Ancak, küreselleşen dünyada insan hakları söz konusu olduğu zaman, ‘bu bizim iç işimizdir’ bahanesi artık geçerli olmuyor. Örneğin, Mısır’daki veya Suriye’deki yönetimler kendi yurttaşlarına katliam gerçekleştirdiklerinde, uluslararası kamuoyuna da hesap vermek zorunda kalıyorlar.

Nijeryalı mülteci Festus Okey’in altı yıl önce katledilişini de bu açıdan değerlendirmek zorundayız. Polisin keyfi bir şekilde gözaltına aldığı Okey, sağlam bir halde götürüldüğü Beyoğlu Emniyet Amirliği’nden ağır yaralı olarak çıkarılmış, nakledildiği Taksim İlkyardım Hastanesi’nde de yaşamını kaybetmişti. Olayın ardından polislerce düzenlenen tutanakta, Festus Okey’in görevli polisin belindeki silahı almaya davrandığı, engel olmak isteyen polisle boğuşurken de silahın aniden ateş aldığı yazılıydı. Olayı aydınlatabilecek, gerçeği öğrenmemizi sağlayacak iki önemli kanıt, her ne hikmetse sırra kadem basmıştı. Birincisi, karakolda daima kayıtta olan güvenlik kamerası bu olay anında kayıtta değildi, ikincisi ise silahın ateşlenme mesafesi, merminin giriş açısı gibi bilgilerin okunabileceği gömlek yok olmuştu. Bu hengâmeden sonra başlayan yargılama süreci ise kelimenin tam anlamıyla bir hukuk skandalına dönüştü.

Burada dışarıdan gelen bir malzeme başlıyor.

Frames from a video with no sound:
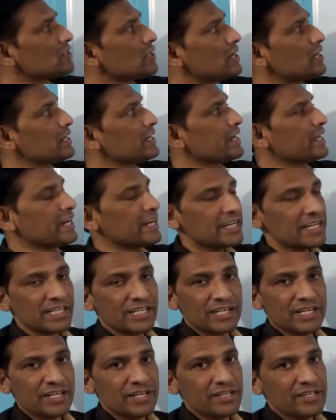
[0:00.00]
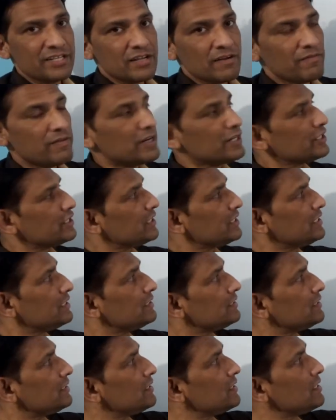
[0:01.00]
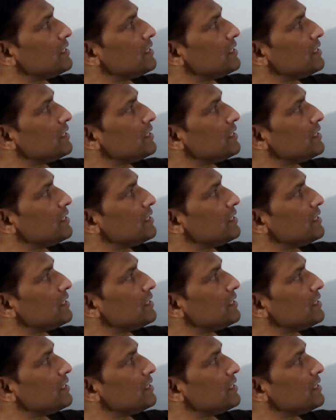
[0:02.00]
are greatest integer functions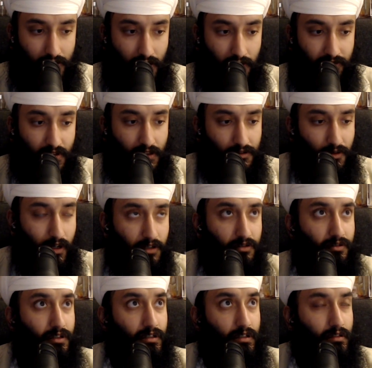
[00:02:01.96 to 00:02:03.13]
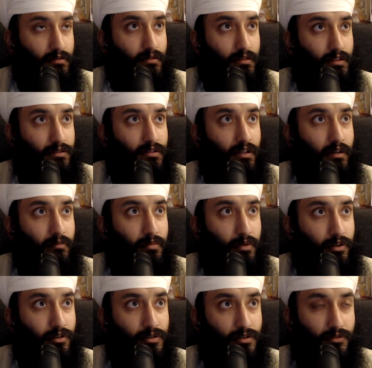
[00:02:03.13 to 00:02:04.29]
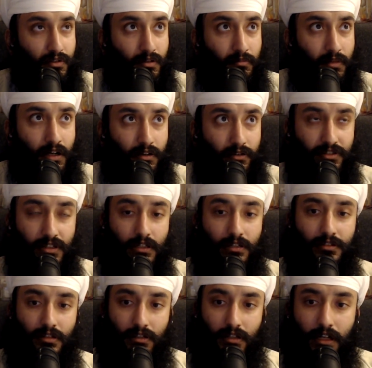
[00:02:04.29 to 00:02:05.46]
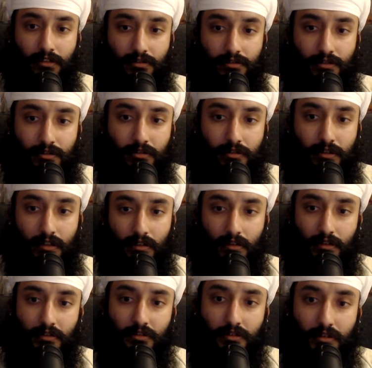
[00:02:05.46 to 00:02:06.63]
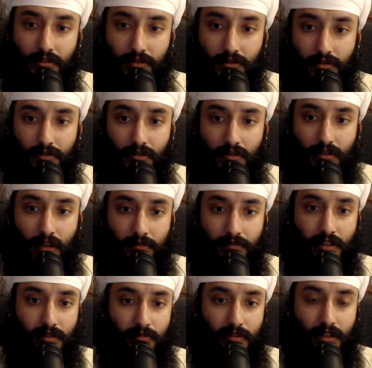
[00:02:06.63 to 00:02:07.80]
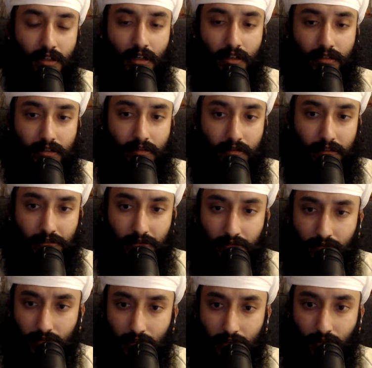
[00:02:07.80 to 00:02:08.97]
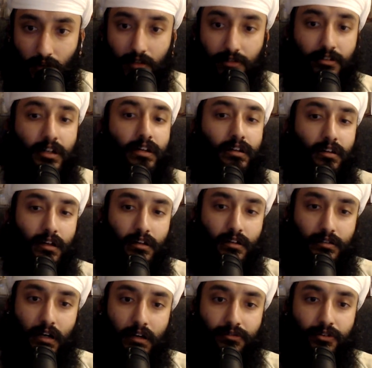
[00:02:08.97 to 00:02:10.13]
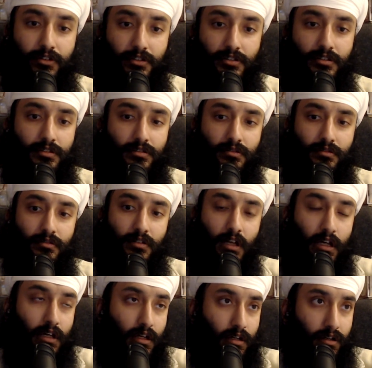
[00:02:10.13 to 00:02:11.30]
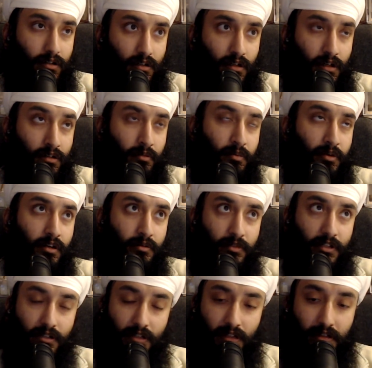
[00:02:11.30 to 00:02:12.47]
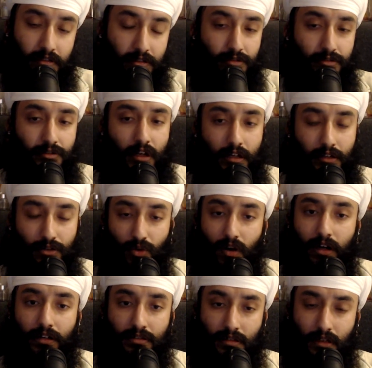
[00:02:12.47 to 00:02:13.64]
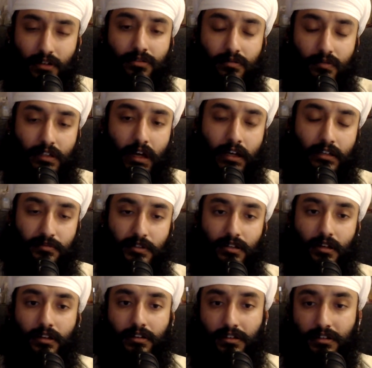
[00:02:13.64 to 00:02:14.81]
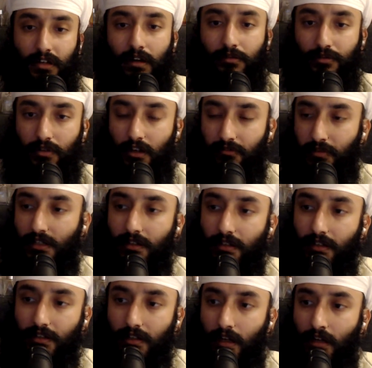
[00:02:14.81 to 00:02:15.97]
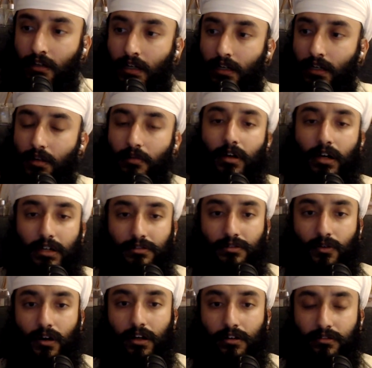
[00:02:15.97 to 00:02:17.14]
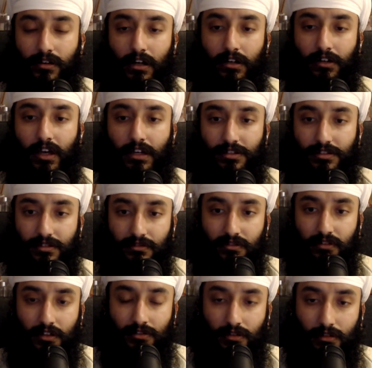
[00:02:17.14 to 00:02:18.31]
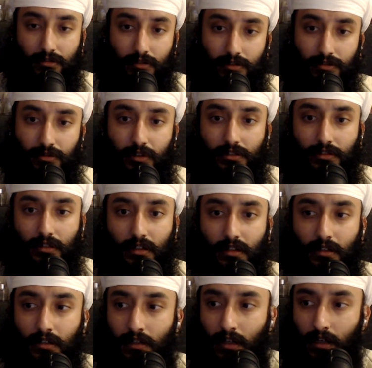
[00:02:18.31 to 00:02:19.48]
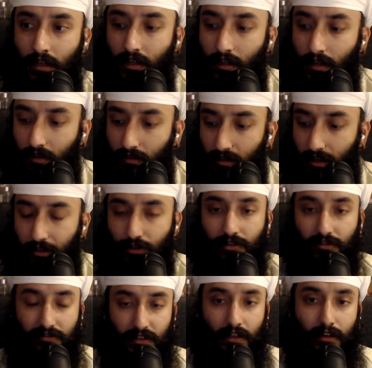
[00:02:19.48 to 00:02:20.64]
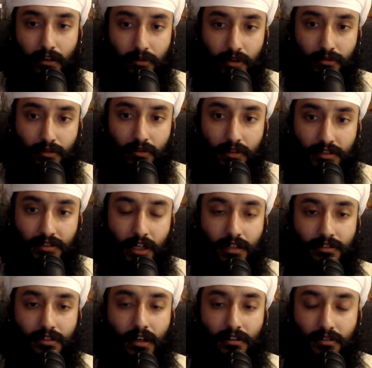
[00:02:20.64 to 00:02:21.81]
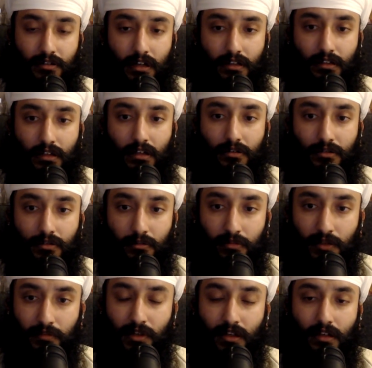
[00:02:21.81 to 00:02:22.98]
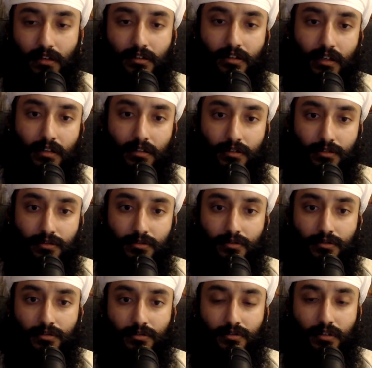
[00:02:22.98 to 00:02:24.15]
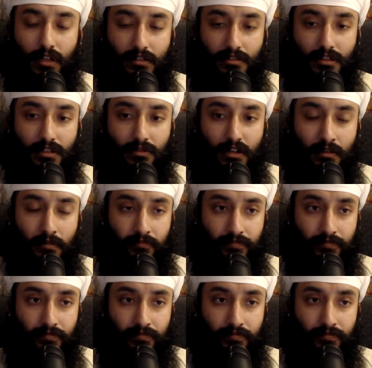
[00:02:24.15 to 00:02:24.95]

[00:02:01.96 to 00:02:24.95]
Something that's quite unique is that because of the amount of things it takes to do it, according to the Namdari Mariada, it's, it's quite rare. Like, I've only seen an Akhand Paath being done in the UK twice. I know it has been done other times when I've been in India, but it's quite a rare occasion for us. So it's always a really good feeling when all the things get together, all the BBA get together to, to do that seva.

Festus Okey’in kimlik bilgilerinin Nijerya’dan bir türlü gelmemesini bahane eden mahkeme heyeti davayı iki yıl boyunca sürüncemede bıraktı.

Ancak, neyse ki bundan bağımsız gelişen, bununla çatışan bir akıl, bir irade de vardı ülkede. Pek çok sivil toplum örgütü olaya sahip çıkmış, yurdundan uzakta katledilen bu yoksul mültecinin sanıldığı kadar sahipsiz olmadığını göstermişti. Ancak, düzenin bekçiliğini üstlenen devlet aklı karşısında onların kararlı mücadelesi de beton bir duvarla karşılaştı. Yargı insan hakları savunucularının, mültecilerle dayanışma platformları temsilcilerinin müdahillik taleplerini ısrarla geri çevirdi. Ülkede hukuk iddia edildiği gibi adaleti sağlamak için değil, devletin bekası için tasarlanmıştı ne de olsa.

İnsanlar soruyor; “Gezi direnişi ile ne değişti ki?”

Ne değişecekti, bilinç yükseldi, az şey mi?

Siz siz olun, bu soruyu Festus Okey’e sahip çıkan sivil toplum örgütlerinin aktivistlerine sormayın.

100 yıllık kötülük tabii ki protesto gösterileriyle yok olacak değil. Ama yeni bir bilinç birikiyor ve bu birikimin ne kadar önemli ya da ‘tehlikeli’ olduğunu da yarattığı panik ve dehşetten okuyoruz.